▶ **Supplied information**
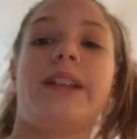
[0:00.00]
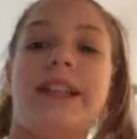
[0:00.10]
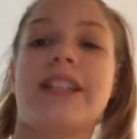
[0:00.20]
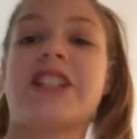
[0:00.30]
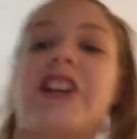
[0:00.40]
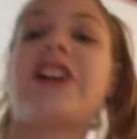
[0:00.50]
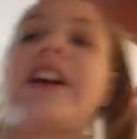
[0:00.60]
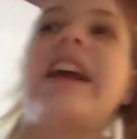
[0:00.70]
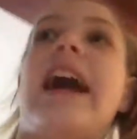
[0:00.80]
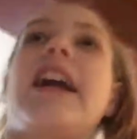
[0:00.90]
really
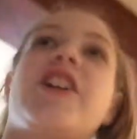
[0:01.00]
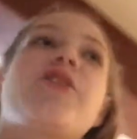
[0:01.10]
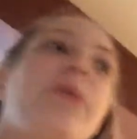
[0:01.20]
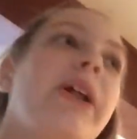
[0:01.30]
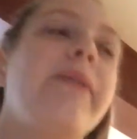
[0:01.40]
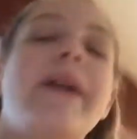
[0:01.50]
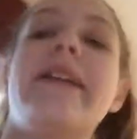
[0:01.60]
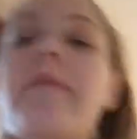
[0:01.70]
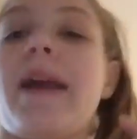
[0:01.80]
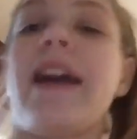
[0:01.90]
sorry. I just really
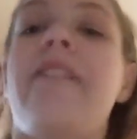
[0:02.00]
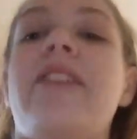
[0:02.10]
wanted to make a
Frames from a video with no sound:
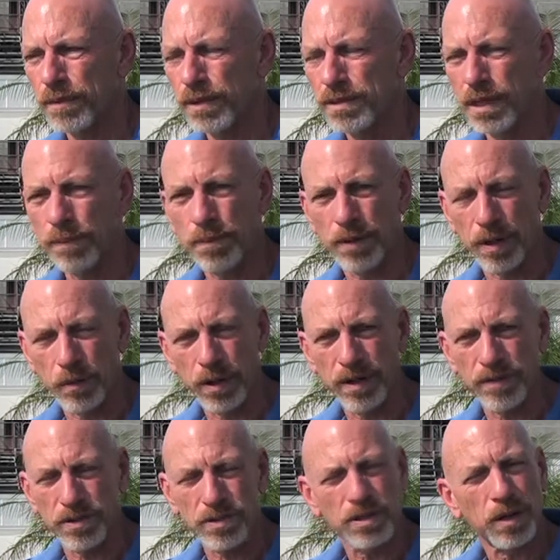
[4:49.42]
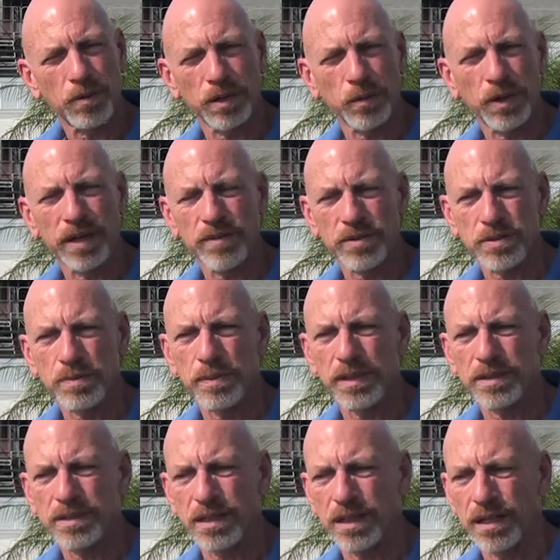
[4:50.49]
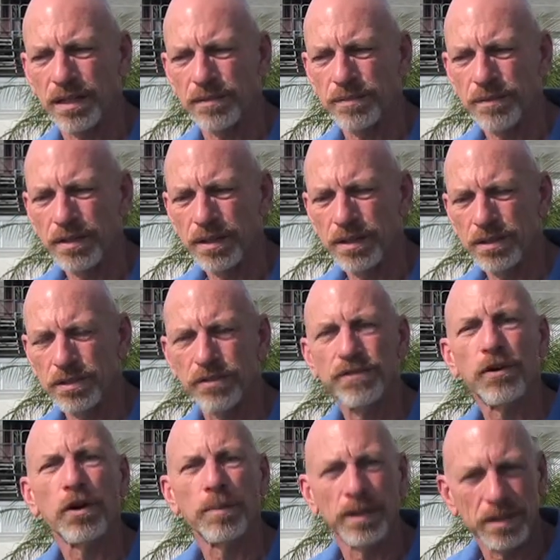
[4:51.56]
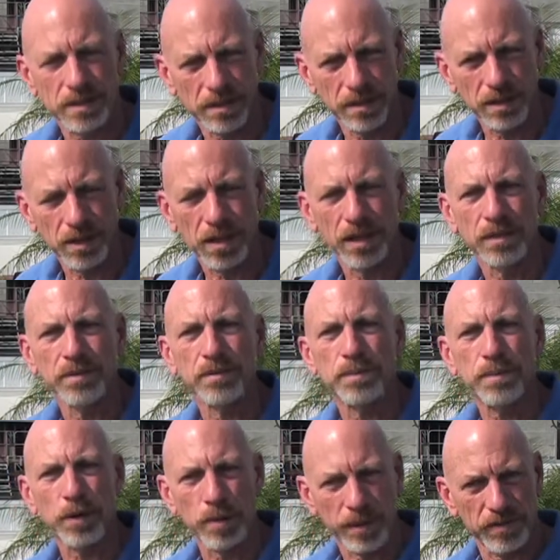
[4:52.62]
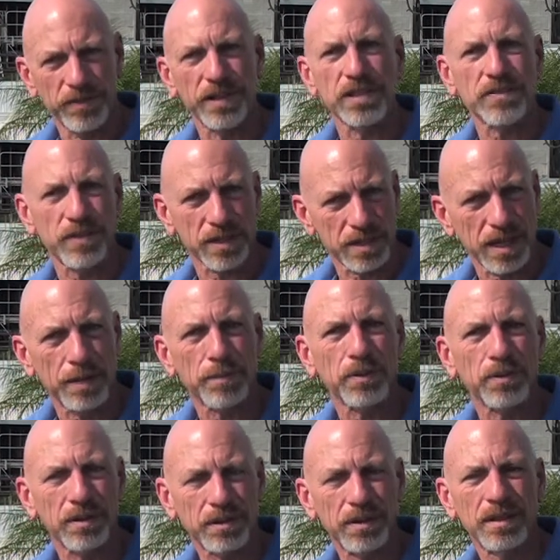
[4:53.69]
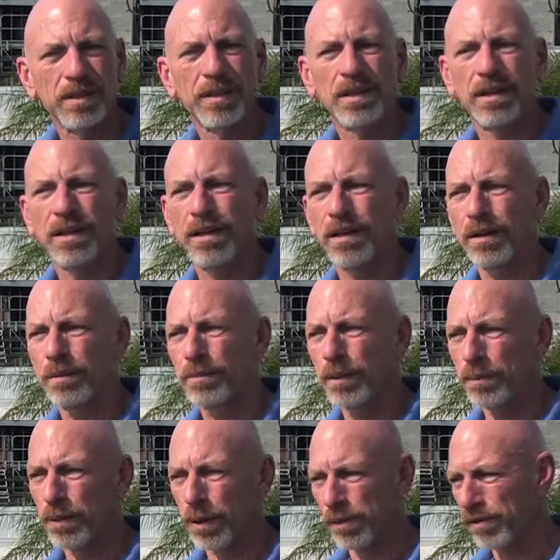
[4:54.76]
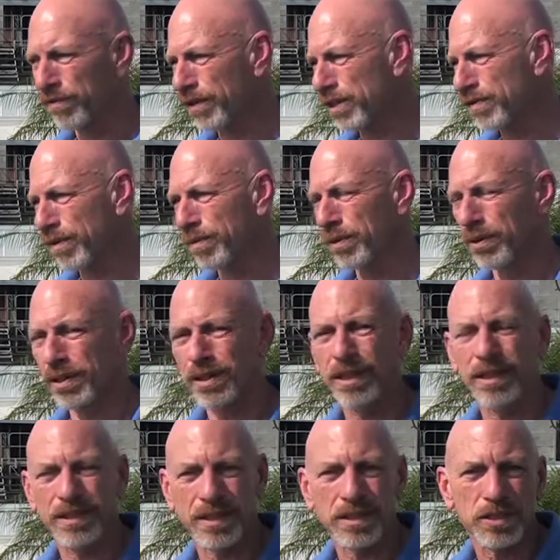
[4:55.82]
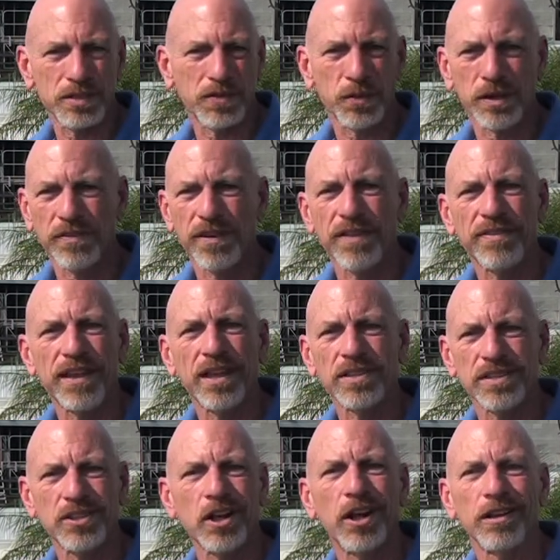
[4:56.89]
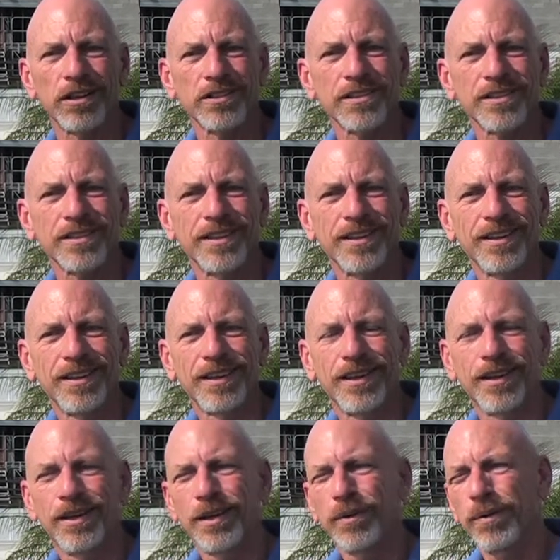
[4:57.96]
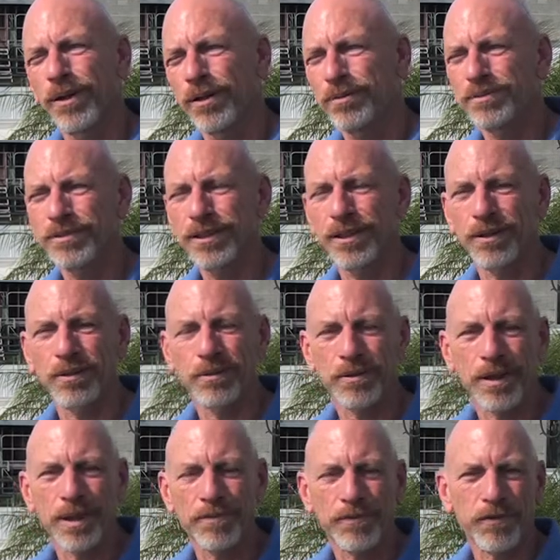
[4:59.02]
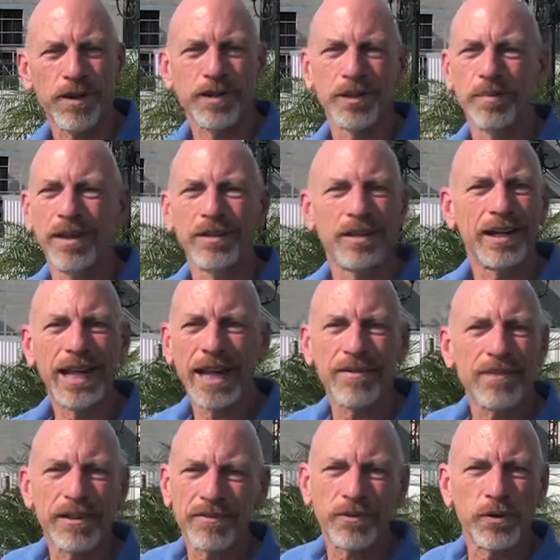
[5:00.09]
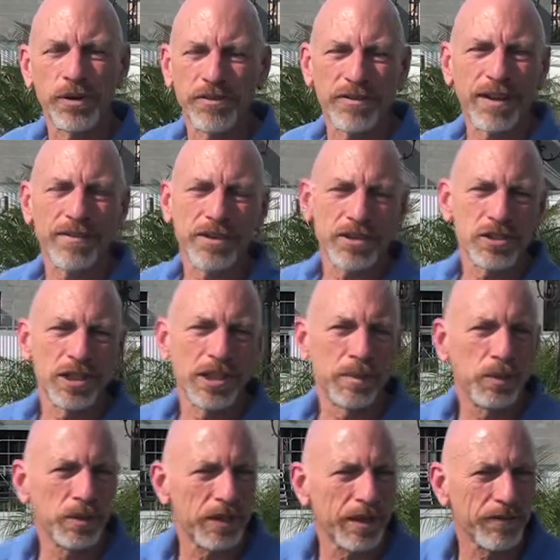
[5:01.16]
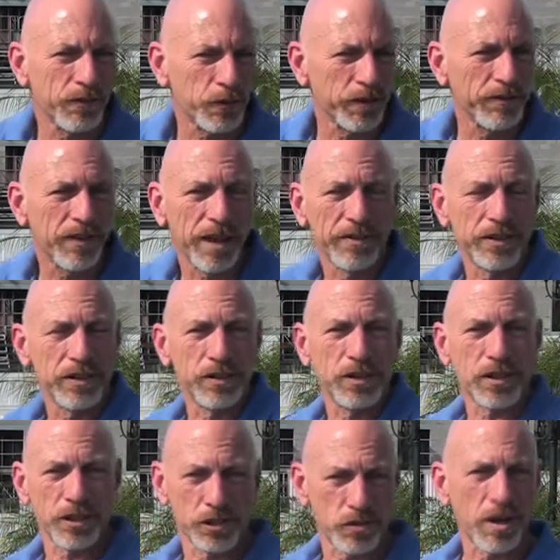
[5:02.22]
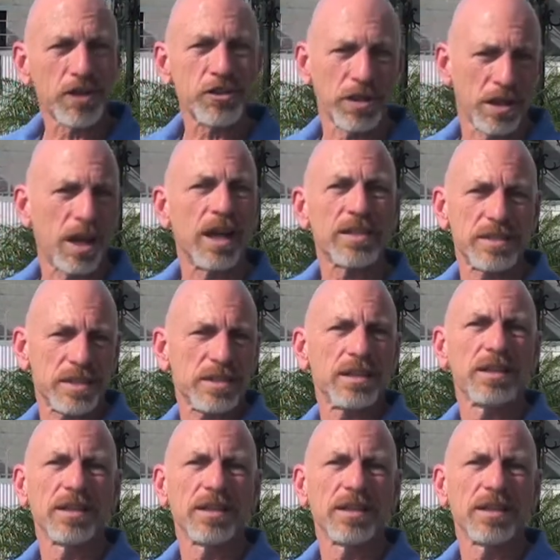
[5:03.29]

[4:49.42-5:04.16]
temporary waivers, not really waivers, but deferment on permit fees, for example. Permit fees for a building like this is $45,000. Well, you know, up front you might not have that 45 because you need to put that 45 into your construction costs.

▶ **Task item**
Omit pictures and output the listing exactly.

▶ **Your response**
[0:00.00]
[0:00.10]
[0:00.20]
[0:00.30]
[0:00.40]
[0:00.50]
[0:00.60]
[0:00.70]
[0:00.80]
[0:00.90]
really
[0:01.00]
[0:01.10]
[0:01.20]
[0:01.30]
[0:01.40]
[0:01.50]
[0:01.60]
[0:01.70]
[0:01.80]
[0:01.90]
sorry. I just really
[0:02.00]
[0:02.10]
wanted to make a
Frames from a video with no sound:
[4:49.42]
[4:50.49]
[4:51.56]
[4:52.62]
[4:53.69]
[4:54.76]
[4:55.82]
[4:56.89]
[4:57.96]
[4:59.02]
[5:00.09]
[5:01.16]
[5:02.22]
[5:03.29]

[4:49.42-5:04.16]
temporary waivers, not really waivers, but deferment on permit fees, for example. Permit fees for a building like this is $45,000. Well, you know, up front you might not have that 45 because you need to put that 45 into your construction costs.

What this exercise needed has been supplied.